Род князей Зацепиных, или Время страстей и казней | страница 131
— Нет, мне не до Меншиковой и не до кутьи по ней. Признаюсь, меня очень беспокоит прекрасная цесаревна, — отвечал Лесток, садясь против маркизы. — Подумайте, при её комплекции жить в таком уединении и постничестве. Сегодня она признавалась мне… поверите ли, у ней уже начинаются галлюцинации. Это ведь очень опасно! Приливы крови, истерика, боли сердца — естественное следствие девической, монашеской жизни, особенно без монашеского поста, самобичевания, лишения пищи, умерщвления плоти и прочее. Тут, подумайте, плоть питается чем только можно, тело нежится всем доступным, воображение разжигается и чтением, и картинами светской жизни, и беспрерывным соприкосновением со всем, что только может его воспламенять… И вдруг на такое распалённое, утончённое и разнеженное воображение пост, самый тяжкий, самый убийственный и самый невыносимый пост из всех постов в мире! Я, право, удивляюсь, как она до сих пор ещё с ума не сошла. Ведь подумайте, маркиза, ей двадцать восемь или двадцать девять лет, а она чиста, как дева Орлеанская!

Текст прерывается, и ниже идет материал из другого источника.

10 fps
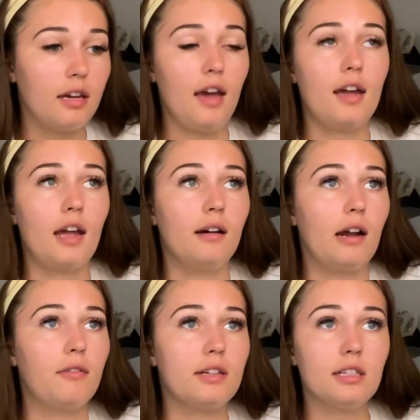Hey, I
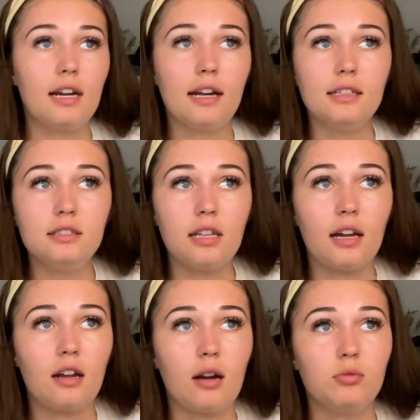recognize
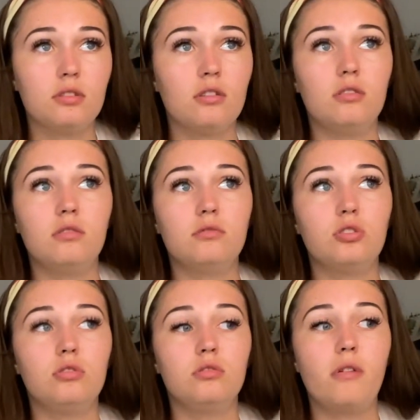that I was a little
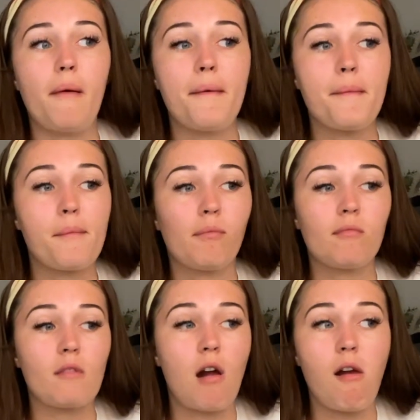too
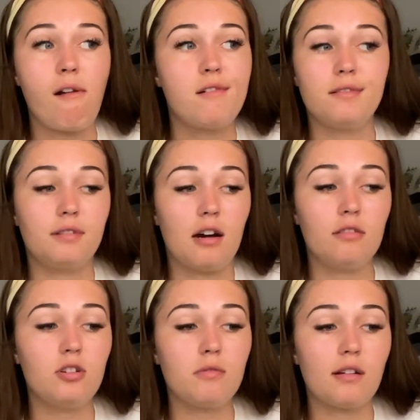I don't
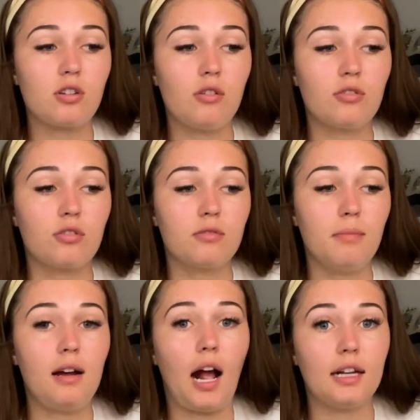know what I was going through,
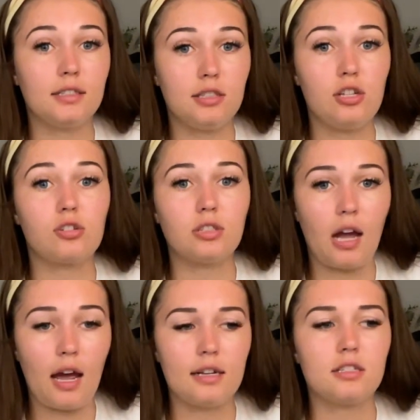but I see your
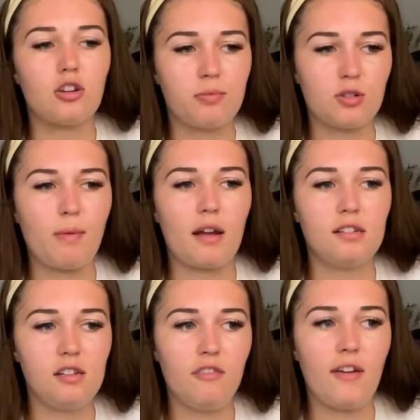side, I see your
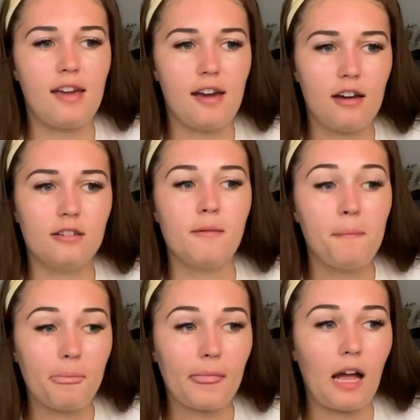perspective, and
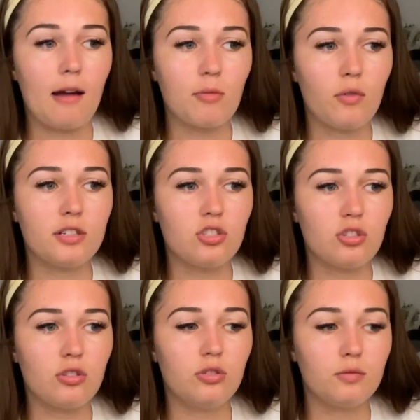I'm going
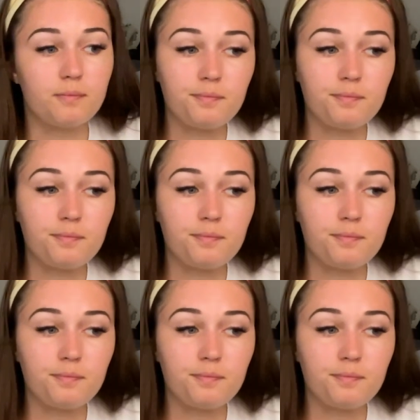to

— Пожалуй, и все тридцать. Но в её положении этому горю легко помочь, — смеясь, проговорила маркиза. — Нужно только самой быть не чересчур причудливой.
— Как помочь? Чем и кем? При тех шпионах, которые её окружают, при той нетерпимости, которую встречает здесь всякое чувство, особенно в высоких особах? Ведь судьба Монса или тем более Глебова не очень к себе привлекает; а всякий знает: покажи она сегодня кому-нибудь своё расположение, завтра же его имя будет у Бирона на столе, и от него будет зависеть, отправить его на лёгонькую беседу к Андрею Ивановичу Ушакову в застенок. Знаете, тут всякая страсть застынет, всякая решимость пропадёт.

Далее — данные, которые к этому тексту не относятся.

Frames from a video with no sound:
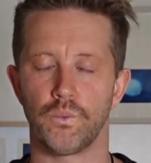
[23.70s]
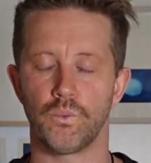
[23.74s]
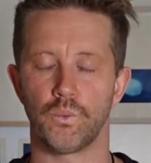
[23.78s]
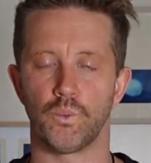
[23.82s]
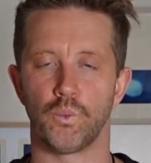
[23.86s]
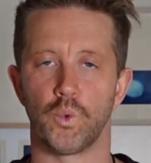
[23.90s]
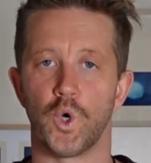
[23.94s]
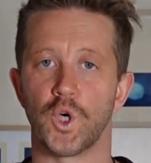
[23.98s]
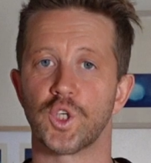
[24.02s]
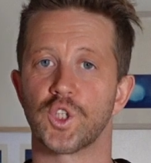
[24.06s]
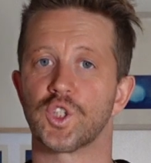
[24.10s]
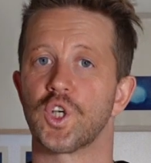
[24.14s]

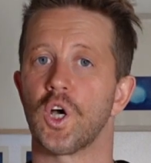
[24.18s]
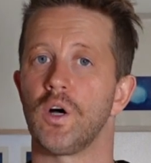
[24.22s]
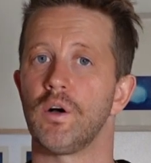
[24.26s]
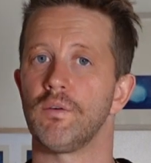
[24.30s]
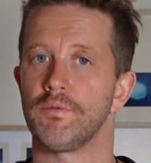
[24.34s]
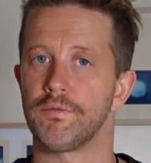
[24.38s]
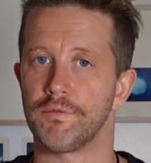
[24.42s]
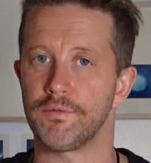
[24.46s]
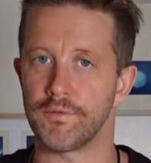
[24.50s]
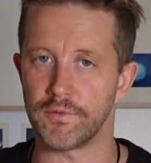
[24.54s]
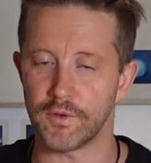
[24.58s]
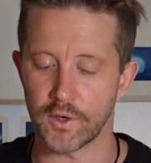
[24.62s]
workshop
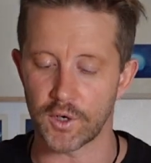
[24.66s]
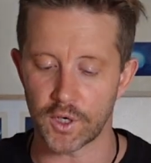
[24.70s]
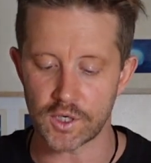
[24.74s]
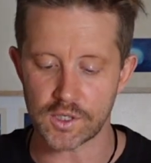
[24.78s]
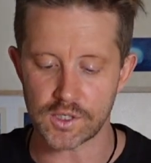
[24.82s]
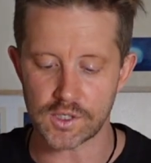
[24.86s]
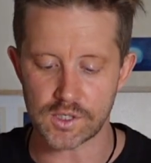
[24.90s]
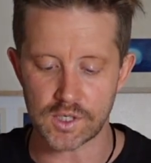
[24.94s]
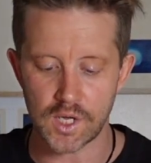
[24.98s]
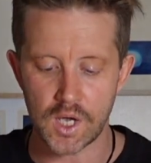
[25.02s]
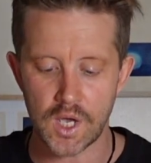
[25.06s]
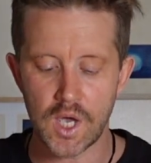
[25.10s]

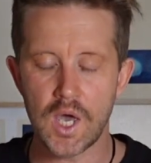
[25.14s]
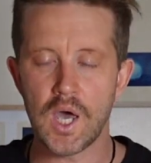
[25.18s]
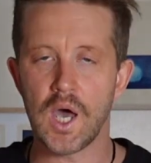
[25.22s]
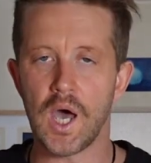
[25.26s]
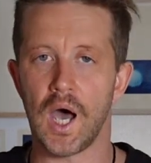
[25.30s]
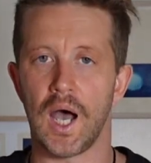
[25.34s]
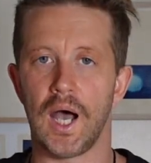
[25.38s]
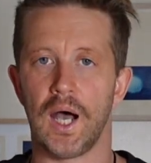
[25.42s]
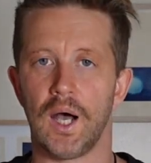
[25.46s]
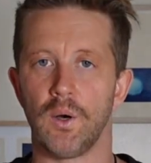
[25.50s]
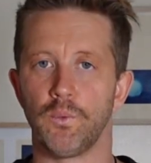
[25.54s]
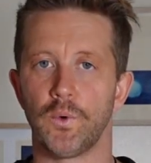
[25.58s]
first,
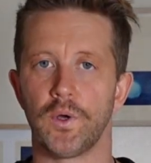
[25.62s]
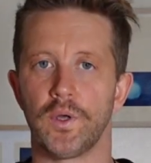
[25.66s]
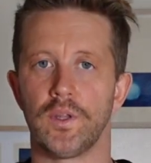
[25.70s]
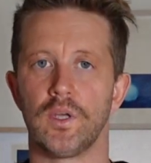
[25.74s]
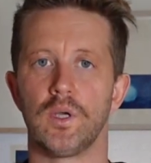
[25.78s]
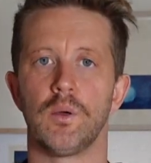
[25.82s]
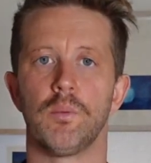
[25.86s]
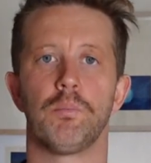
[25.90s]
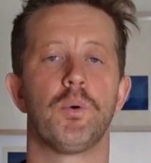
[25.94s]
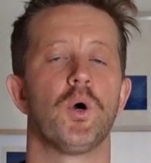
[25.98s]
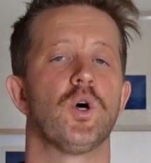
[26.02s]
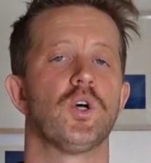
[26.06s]
whether
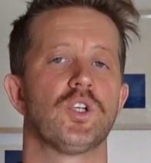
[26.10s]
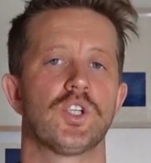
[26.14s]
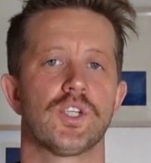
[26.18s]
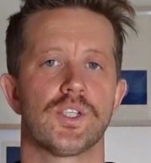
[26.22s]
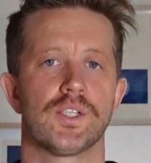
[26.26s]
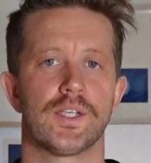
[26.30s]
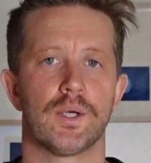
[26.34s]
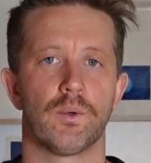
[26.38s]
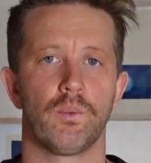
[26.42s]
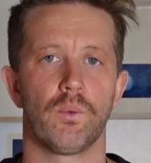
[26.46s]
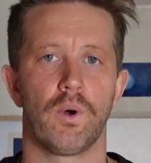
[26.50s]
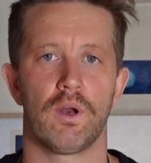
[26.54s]
you're
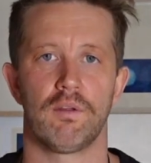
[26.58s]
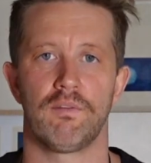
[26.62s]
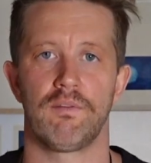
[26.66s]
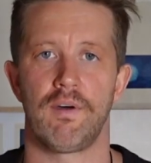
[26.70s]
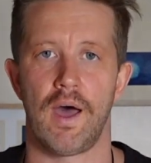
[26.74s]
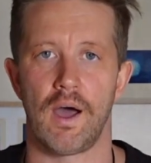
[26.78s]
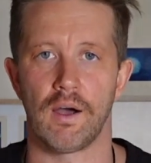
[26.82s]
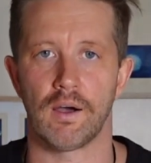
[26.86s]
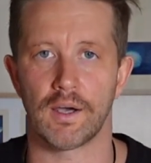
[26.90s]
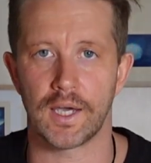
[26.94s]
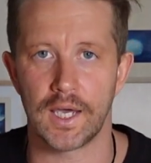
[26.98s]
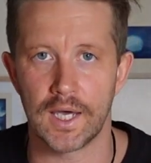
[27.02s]
purchasing one of
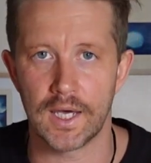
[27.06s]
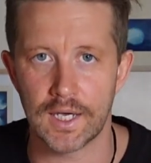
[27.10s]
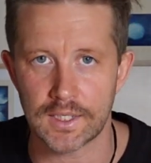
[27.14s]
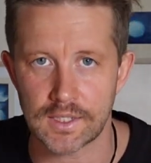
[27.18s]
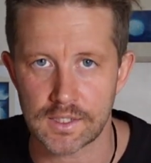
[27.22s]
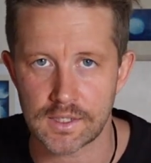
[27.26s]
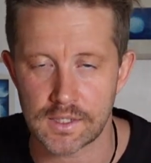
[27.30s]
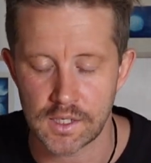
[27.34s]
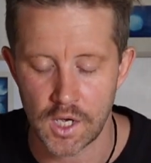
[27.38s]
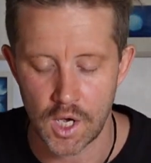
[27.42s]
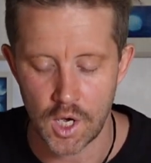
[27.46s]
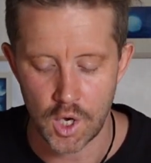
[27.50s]
our
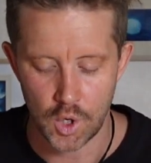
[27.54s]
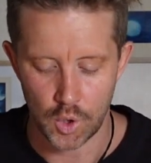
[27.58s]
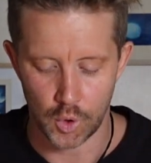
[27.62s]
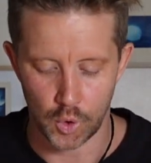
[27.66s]
kits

— Кто же виноват? Сама не захотела рискнуть! Вы, говорите, уговаривали её. Теперь бы царствовала спокойно на престоле отца и всё бы благоговели у её ног.
— Да! Она не честолюбива. Десять лет указываю я на эту её ошибку и, кажется, только сегодня первый раз заставил её пожалеть о своей нерешительности; первый раз поколебал её убеждения, и оттого только, что эти беспрерывные казни ей опротивели, а строгость надзора за каждым её шагом её возмущает, выводит из терпения. Наконец, и природа начинает брать своё. Но не ручаюсь, что, представься опять случай, пожалуй, она и опять откажется. Между тем случай этот весьма легко может представиться. Вчера я видел императрицу. По-моему, она очень и очень ненадёжна. Что с ней, этого без исследования, разумеется, нельзя сказать; но что-то есть внутреннее, решающее, и это что-то может покончить её разом!